It will be recalled that in Johnson v. Skafte plaintiff’s counsel described the action as brought upon an implied contract, while defendant’s counsel said that the action was one of tort and that “contract” in s.153 meant contract strictly so called. (As to how the particular cause of action would be viewed nowadays, 131 years later, see, for example, Goff & Jones, Law of Restitution, chapter 15 (Johnson v. Skafte is cited at p.440); Mason & Carter, Restitution Law in Australia, paras.624, 625; Laws of Australia, title “Restitution”, paras.68 and 69; Birks, Introduction to the Law of Restitution, pp.185-191). Lush, J. said that s.153 applied only to “express contracts”, not to contracts which the law implied; he used the phrase “contracts popularly so called” as synonymous with “express contracts”. Hayes, J. described the contract set up by the plaintiff as “one arising out of the relation of landlord and tenant” and as “an implied contract”.

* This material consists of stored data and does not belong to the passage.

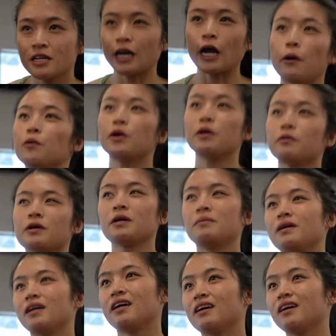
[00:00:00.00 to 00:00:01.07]
Like I wouldn't really
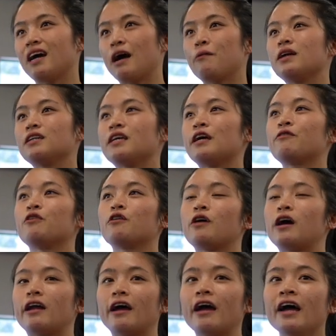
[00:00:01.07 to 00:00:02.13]
be, I wouldn't take full
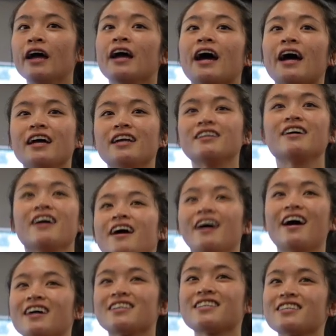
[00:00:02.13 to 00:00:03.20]
credit. And
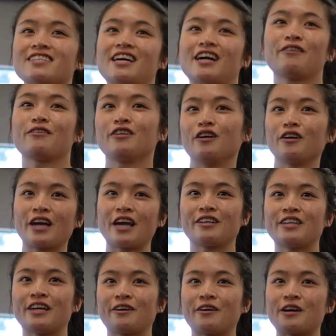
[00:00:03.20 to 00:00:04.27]
as is, I already don't
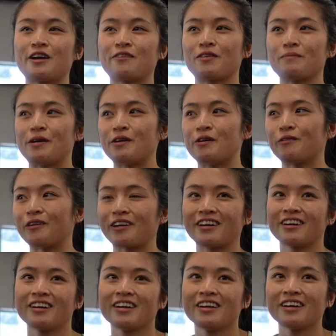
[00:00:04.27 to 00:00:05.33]
take credit for my own work,
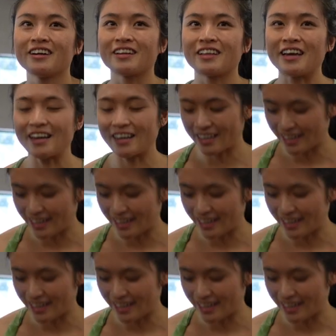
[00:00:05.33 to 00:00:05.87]
like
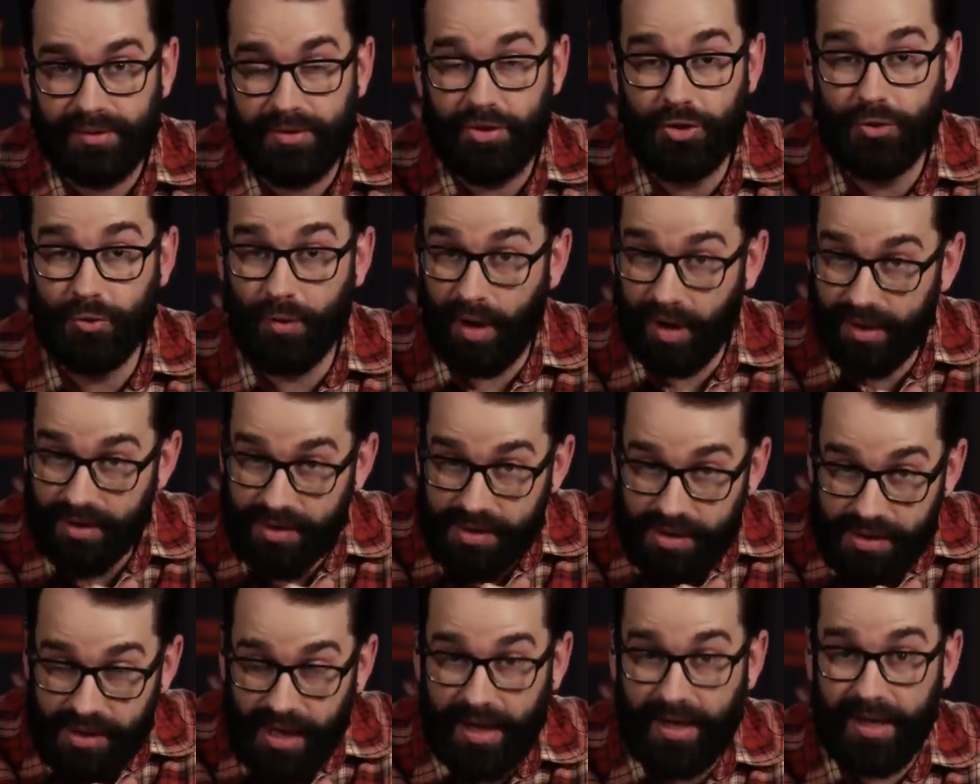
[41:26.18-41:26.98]
You
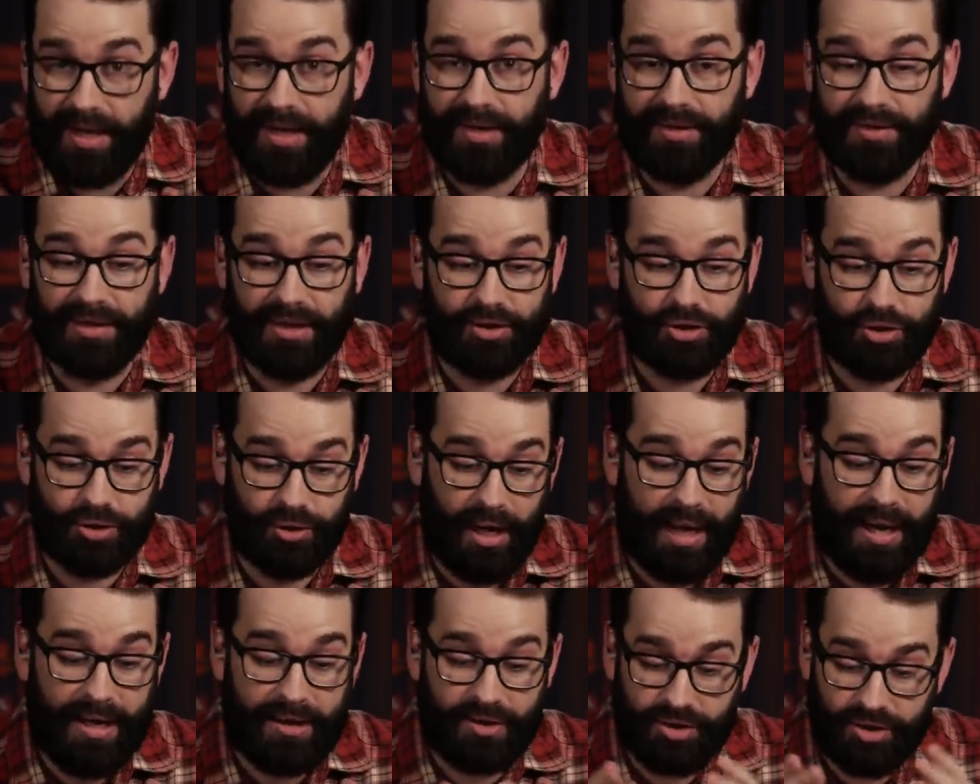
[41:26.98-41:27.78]
are saying that
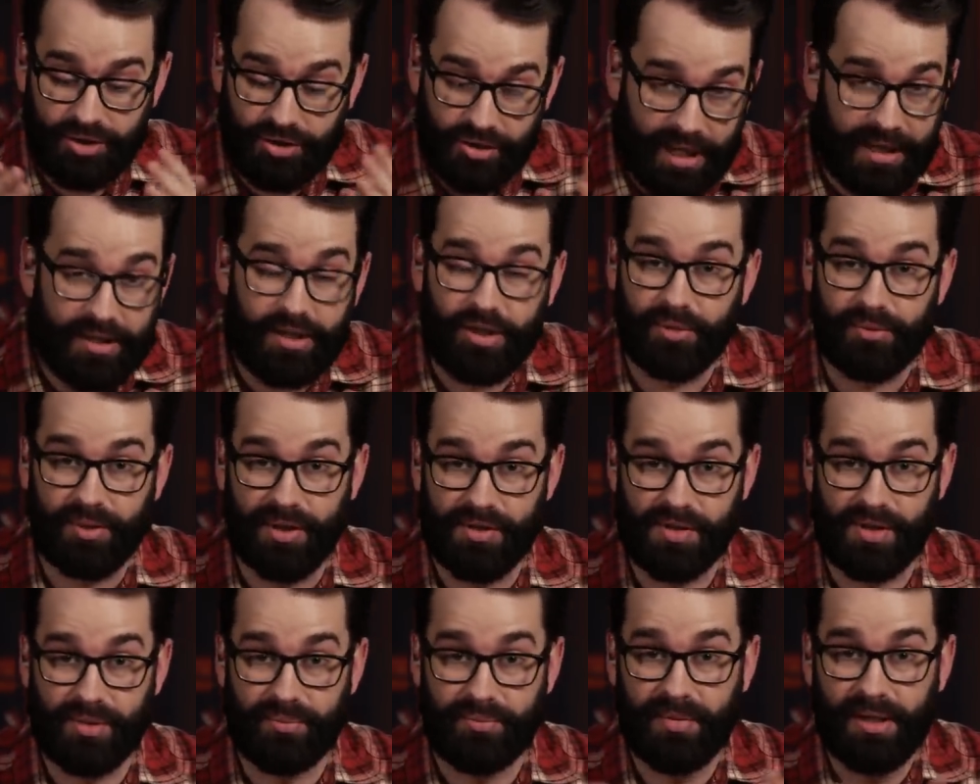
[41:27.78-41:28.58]

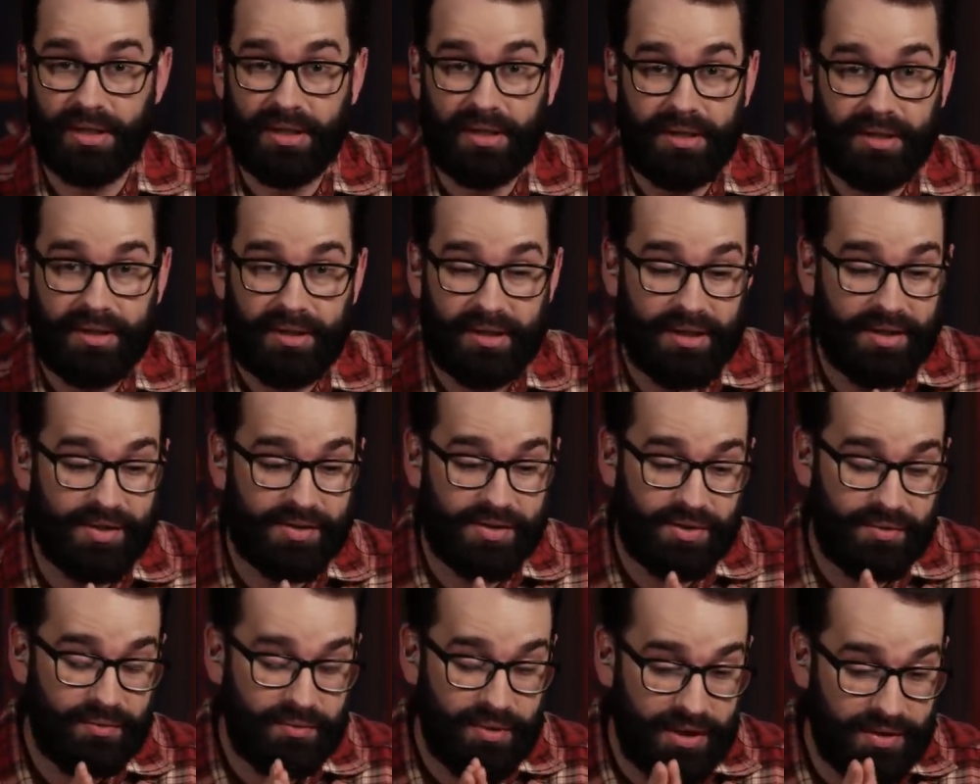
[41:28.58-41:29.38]
transgenderism
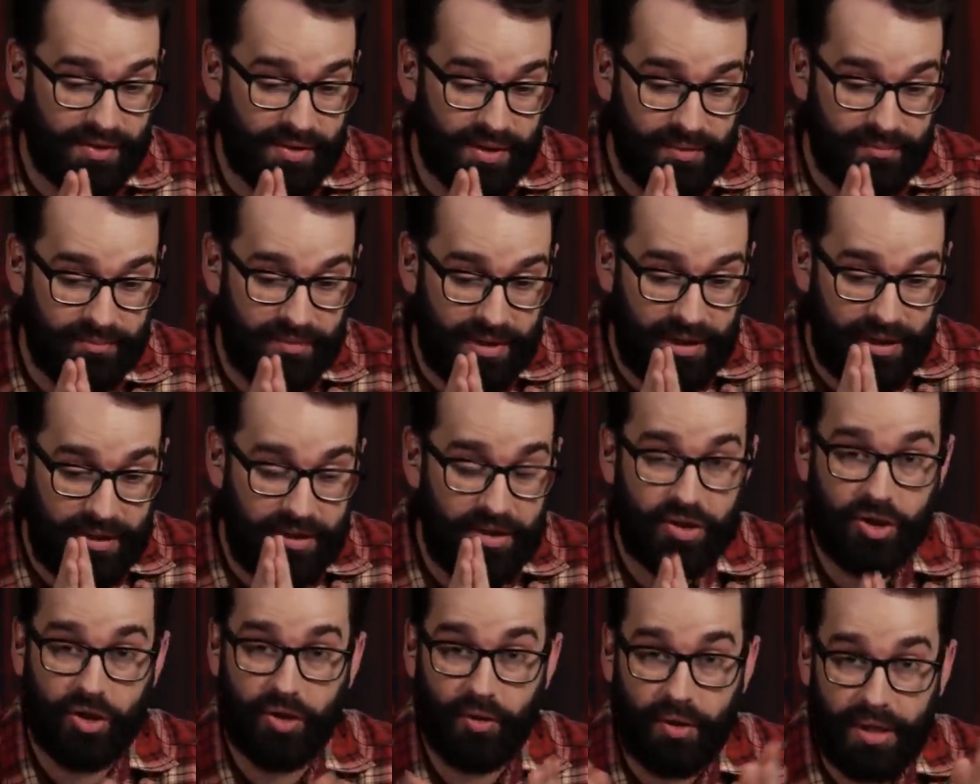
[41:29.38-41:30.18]
is, is an
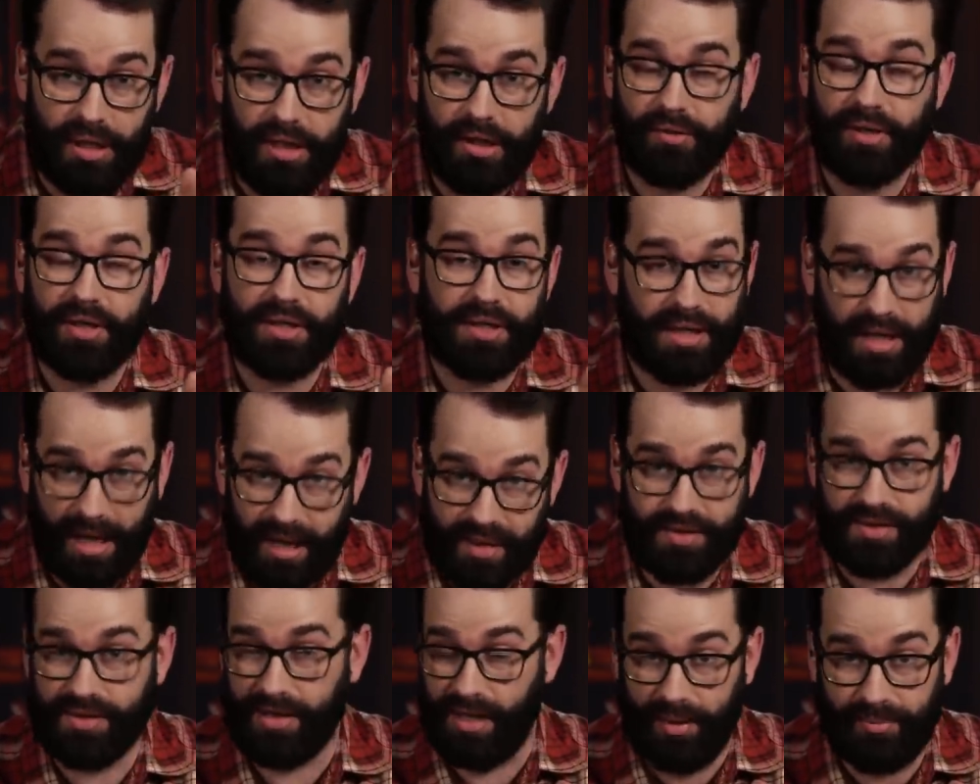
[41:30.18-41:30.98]
incoherent
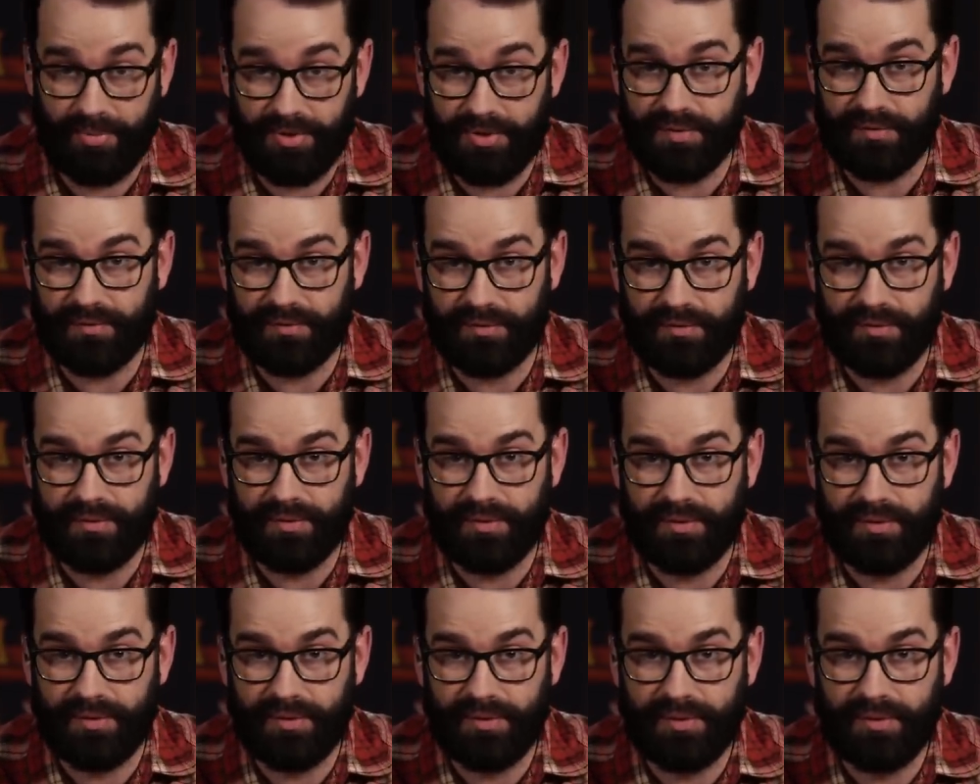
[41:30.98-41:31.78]
concept.
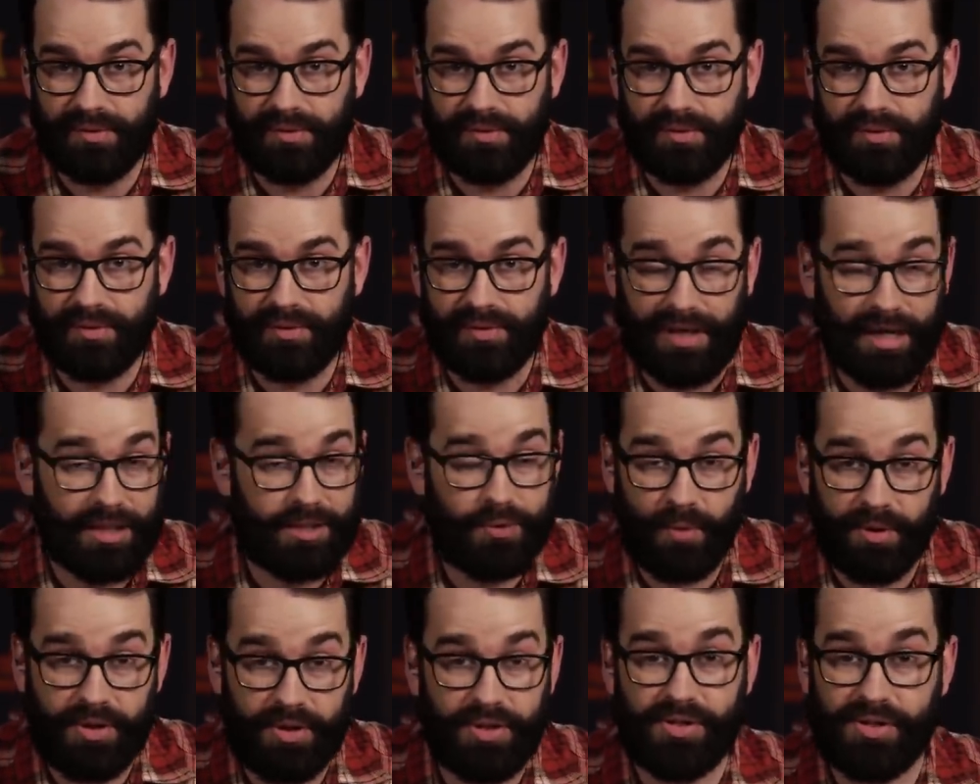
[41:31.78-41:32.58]

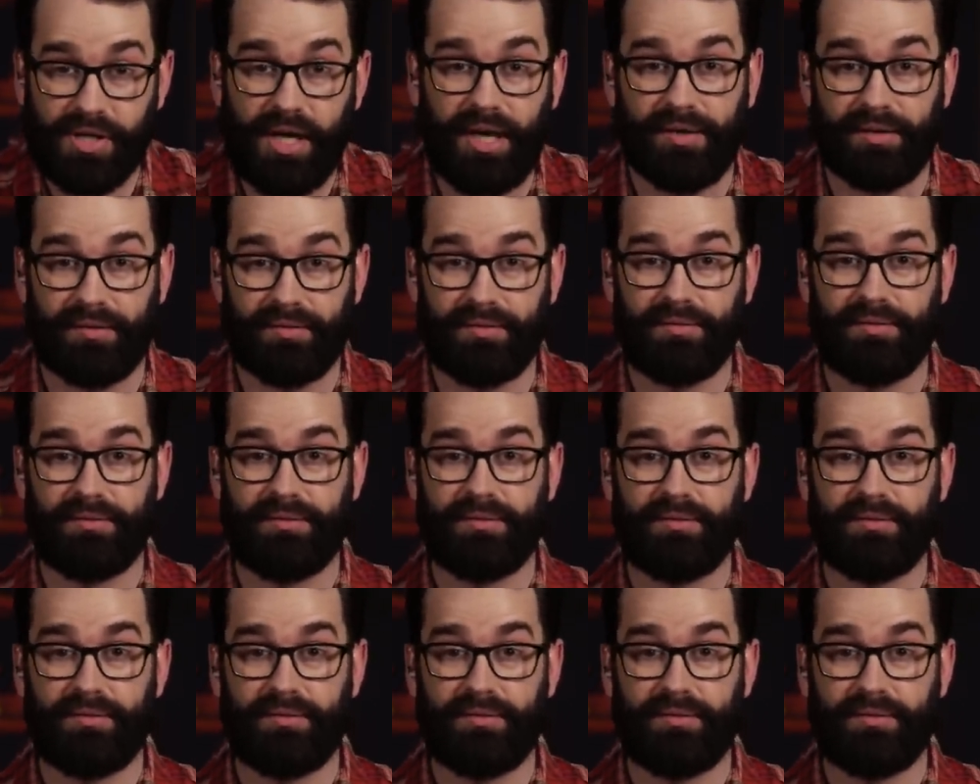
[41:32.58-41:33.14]
That's what you're saying.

I think that Lush, J., in speaking of “express contracts”, was not seeking to exclude what Brennan, J. in Pavey & Matthews Pty. Ltd. v. Paul at 234 described as an actual but tacit agreement: he was concerned to exclude what Brennan, J. described in these words:
“Sometimes a contract is said to be implied where there is no actual agreement but the law imposes an obligation as though there were a contract between the parties.”
This is what is often described, in discussions of the “implied contract theory”, as a “fictional contract”. Compare Deane, J.’s reference in Pavey & Matthews, at 256, to the tendency of lawyers to speak in terms of implied contract rather than in terms of an obligation imposed by law, which tendency his Honour described as “but a reflection of the influence of discarded fictions, buried forms of action and the conventional conviction that, if a common law claim could not be properly framed in tort, it must necessarily be dressed in the language of contract”.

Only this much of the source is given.